A mio parere, non è possibile, né tantomeno accettabile, che la classe politica e dirigente resti sorda a ciò che la “gente” pensa e dice ormai apertamente.

La democrazia non è un cilindro vuoto in cui cacciare dentro tutto ciò che serve ai partiti o alle congreghe che gestiscono rendite o capitali più o meno occulti.

La mia riflessione muove soprattutto da una domanda: la Regione Liguria vuole essere più faticosamente solidale o più comodamente soggettiva?

Partendo dai valori della solidarietà e della sussidiarietà, come è possibile individuare i principi e le norme per le istituzioni e la società che vorremmo avere?

L’argomento sarebbe veramente sconfinato, ma qui intendo evidenziare quattro punti.
1) La capacità della Liguria di “farsi società”. A tal proposito, la Liguria sarà evidentemente lo specchio, a livello locale, di ciò che sarà la società italiana ed europea.
2) Lo “spazio sociale” (servizi, sicurezza, salute, istruzione ecc.) è più marcatamente influenzato e correlato a esigenze e specificità locali, rispetto ad altri settori (industria, tecnologia, media ecc.), da tempo coinvolti in processi di globalizzazione.
3) Sussiste una profonda crisi dello spazio sociale. La crescita economica e l’integrazione sociale devono procedere in parallelo, sotto l’egida delle istituzioni, anche regionali, conformemente al dettato costituzionale.
4) In questo processo i cittadini hanno una responsabilità grandissima: aprirsi al dialogo e all’ascolto reciproco, per pervenire a una mediazione tra i differenti punti di vista che sia benefica per la società di cui fanno parte. Occorre inoltre che il cittadino si rapporti con correttezza alle istituzioni, senza dimenticare che la responsabilità collettiva e quella individuale vanno di pari passo. In particolare, la solidarietà non può essere garantita solo dalle leggi o mediante la materiale redistribuzione delle risorse, trasformando i cittadini in “clienti-assistiti” e le istituzioni in onnipotenti elargitori.

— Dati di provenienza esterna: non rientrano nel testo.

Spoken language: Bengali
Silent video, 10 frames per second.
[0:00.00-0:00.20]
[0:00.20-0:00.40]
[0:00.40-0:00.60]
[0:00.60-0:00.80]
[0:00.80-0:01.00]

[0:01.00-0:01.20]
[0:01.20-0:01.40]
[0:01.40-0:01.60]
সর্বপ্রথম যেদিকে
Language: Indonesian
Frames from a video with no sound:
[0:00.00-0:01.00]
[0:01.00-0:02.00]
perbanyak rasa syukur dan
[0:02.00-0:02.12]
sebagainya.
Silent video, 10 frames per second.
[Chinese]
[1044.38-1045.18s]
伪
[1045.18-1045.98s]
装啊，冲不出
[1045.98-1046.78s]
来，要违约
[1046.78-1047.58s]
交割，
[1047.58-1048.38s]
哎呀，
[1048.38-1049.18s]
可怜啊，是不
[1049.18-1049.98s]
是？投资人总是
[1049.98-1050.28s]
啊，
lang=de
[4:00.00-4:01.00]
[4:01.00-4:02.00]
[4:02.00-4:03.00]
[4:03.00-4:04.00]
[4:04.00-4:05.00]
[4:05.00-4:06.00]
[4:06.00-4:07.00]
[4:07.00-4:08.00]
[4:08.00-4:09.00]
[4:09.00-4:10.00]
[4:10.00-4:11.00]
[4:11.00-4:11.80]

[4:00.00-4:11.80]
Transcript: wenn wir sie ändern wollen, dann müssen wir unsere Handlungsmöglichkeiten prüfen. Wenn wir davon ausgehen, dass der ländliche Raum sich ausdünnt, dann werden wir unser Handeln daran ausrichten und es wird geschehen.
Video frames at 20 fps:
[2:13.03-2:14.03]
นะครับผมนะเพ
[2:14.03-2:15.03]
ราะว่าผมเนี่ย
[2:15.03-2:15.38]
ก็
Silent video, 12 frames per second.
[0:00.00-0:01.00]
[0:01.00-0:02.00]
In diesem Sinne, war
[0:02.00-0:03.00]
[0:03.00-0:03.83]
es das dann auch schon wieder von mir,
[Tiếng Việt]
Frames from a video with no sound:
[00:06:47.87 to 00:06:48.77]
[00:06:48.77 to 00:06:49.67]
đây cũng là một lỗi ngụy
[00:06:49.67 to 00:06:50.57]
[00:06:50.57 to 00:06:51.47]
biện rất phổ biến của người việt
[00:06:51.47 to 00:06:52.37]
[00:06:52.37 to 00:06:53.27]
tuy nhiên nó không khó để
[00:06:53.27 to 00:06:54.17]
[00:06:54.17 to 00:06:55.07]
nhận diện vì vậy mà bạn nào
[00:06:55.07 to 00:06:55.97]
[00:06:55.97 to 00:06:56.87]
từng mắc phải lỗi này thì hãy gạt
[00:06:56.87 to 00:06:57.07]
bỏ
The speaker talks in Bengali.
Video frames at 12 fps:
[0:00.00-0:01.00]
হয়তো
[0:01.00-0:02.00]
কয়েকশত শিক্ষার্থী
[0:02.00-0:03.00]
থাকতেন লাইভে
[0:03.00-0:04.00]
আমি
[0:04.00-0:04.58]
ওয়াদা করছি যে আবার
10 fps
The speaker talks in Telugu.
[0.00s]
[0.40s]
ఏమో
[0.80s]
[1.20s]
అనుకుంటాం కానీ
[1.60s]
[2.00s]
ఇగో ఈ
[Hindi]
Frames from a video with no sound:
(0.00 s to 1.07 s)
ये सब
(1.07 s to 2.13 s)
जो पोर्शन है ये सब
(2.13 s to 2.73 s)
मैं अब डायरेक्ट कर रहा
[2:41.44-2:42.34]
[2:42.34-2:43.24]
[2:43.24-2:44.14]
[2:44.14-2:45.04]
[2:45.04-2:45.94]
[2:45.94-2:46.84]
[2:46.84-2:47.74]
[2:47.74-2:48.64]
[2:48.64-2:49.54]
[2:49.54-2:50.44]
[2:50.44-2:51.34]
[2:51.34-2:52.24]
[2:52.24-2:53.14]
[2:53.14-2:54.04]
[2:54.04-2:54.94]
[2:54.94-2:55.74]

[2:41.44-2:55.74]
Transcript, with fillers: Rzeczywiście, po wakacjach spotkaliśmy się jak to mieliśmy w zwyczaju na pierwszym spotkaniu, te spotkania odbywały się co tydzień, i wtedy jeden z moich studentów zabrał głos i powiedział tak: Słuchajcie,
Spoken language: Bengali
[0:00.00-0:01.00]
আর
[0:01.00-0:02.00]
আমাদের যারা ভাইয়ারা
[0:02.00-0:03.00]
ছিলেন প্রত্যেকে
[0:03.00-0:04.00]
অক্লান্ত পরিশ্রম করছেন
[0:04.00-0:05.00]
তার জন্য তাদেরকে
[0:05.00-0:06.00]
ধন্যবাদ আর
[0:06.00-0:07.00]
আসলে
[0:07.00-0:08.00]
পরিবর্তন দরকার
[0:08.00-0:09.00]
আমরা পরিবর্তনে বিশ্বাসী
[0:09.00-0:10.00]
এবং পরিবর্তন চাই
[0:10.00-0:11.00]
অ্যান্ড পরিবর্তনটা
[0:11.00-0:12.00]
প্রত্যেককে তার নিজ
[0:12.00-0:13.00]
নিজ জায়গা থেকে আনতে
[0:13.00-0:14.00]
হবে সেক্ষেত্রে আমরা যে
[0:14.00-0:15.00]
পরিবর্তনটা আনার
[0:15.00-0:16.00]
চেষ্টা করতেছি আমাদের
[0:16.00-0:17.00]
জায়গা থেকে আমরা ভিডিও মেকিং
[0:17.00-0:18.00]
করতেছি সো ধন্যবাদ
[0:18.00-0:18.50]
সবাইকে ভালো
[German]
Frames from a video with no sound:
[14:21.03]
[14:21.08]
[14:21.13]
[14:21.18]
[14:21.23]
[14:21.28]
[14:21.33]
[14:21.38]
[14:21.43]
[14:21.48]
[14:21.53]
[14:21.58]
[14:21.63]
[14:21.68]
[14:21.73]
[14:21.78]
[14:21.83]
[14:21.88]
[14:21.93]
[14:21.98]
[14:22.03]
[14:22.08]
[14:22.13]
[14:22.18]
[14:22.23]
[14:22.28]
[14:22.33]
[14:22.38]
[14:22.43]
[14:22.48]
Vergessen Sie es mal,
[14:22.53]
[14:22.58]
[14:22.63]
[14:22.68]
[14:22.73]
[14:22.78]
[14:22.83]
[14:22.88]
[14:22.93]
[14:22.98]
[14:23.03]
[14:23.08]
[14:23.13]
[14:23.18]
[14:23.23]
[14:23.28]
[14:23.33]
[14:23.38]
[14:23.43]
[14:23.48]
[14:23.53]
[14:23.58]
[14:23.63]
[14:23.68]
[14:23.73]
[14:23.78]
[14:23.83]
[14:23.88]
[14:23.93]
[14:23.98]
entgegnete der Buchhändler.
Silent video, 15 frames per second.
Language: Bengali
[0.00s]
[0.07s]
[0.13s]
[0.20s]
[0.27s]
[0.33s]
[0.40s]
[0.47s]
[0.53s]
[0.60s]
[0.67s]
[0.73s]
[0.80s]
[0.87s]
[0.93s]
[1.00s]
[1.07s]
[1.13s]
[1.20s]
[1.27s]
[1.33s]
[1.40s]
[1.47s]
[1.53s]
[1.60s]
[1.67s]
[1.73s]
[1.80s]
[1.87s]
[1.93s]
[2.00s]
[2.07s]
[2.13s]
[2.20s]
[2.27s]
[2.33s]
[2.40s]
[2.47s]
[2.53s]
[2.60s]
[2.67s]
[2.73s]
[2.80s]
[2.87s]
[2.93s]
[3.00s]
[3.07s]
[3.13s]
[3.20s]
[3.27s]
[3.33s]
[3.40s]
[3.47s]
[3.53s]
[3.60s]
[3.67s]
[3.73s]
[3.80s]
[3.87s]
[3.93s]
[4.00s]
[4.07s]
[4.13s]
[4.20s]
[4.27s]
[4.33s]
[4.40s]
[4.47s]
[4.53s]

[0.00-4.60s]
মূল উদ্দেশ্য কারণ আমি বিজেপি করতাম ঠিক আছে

Per superare il dirigismo da parte di un ente sovraordinato che voglia imporre le proprie decisioni, la sussidiarietà è la formula più adatta. Essa mira a garantire il dovuto ascolto delle amministrazioni locali nonché delle associazioni di categoria rappresentative del sociale, dell’economia, della cultura e delle minoranze in genere.

Una volta aperto un dialogo, fra i cittadini e con i cittadini, esso potrà vertere su innumerevoli temi: dall’ecologia all’invivibilità dei centri urbani, dalla crescente solitudine ed emarginazione degli anziani alla crescita generalizzata del disagio psicofisico, dalla diminuzione delle speranze collettive all’immigrazione e all’emigrazione, solo per fare alcuni esempi.

Non dal cilindro dei prestigiatori della politica, ma dalla collettività nelle sue varie articolazioni potranno venire le soluzioni.